▶ RECORDED DATA
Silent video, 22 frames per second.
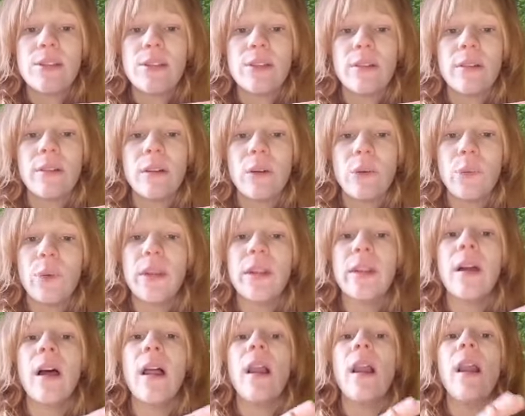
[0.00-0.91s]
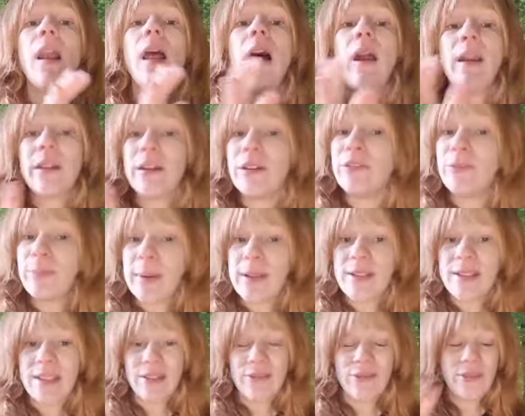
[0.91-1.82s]
It's with a lot
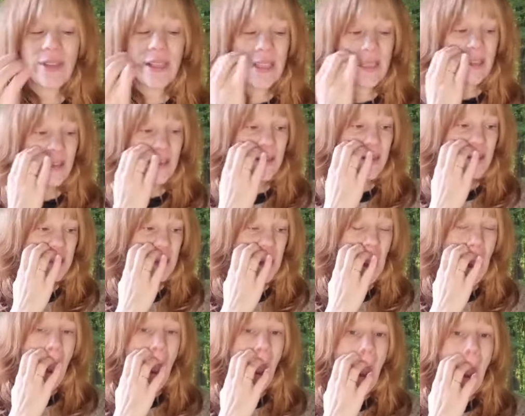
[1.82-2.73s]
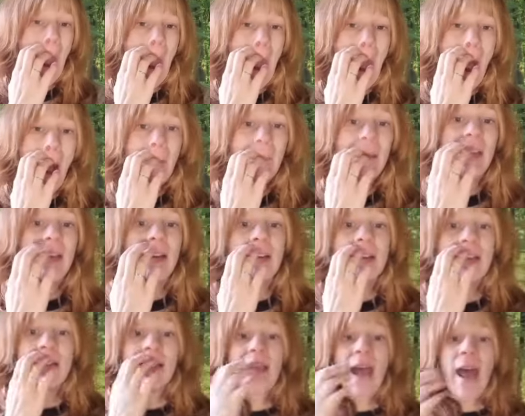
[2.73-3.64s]
of positive ease,
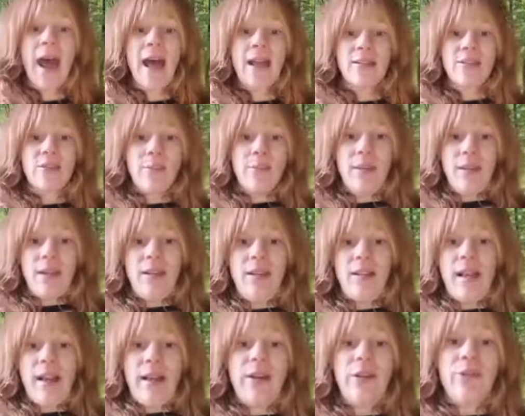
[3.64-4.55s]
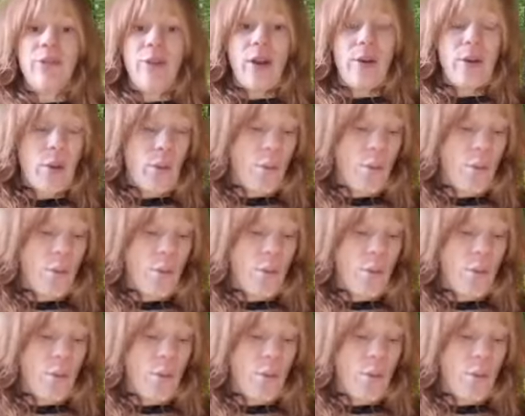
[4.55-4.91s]
because it had to be like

▶ TASK DIRECTIONS
Please copy exactly the lines from the one containing "[0.00-0.91s]" through the last line of the records, both ends included, and leave out any pictures.

▶ ANSWER BOX
[0.00-0.91s]
[0.91-1.82s]
It's with a lot
[1.82-2.73s]
[2.73-3.64s]
of positive ease,
[3.64-4.55s]
[4.55-4.91s]
because it had to be like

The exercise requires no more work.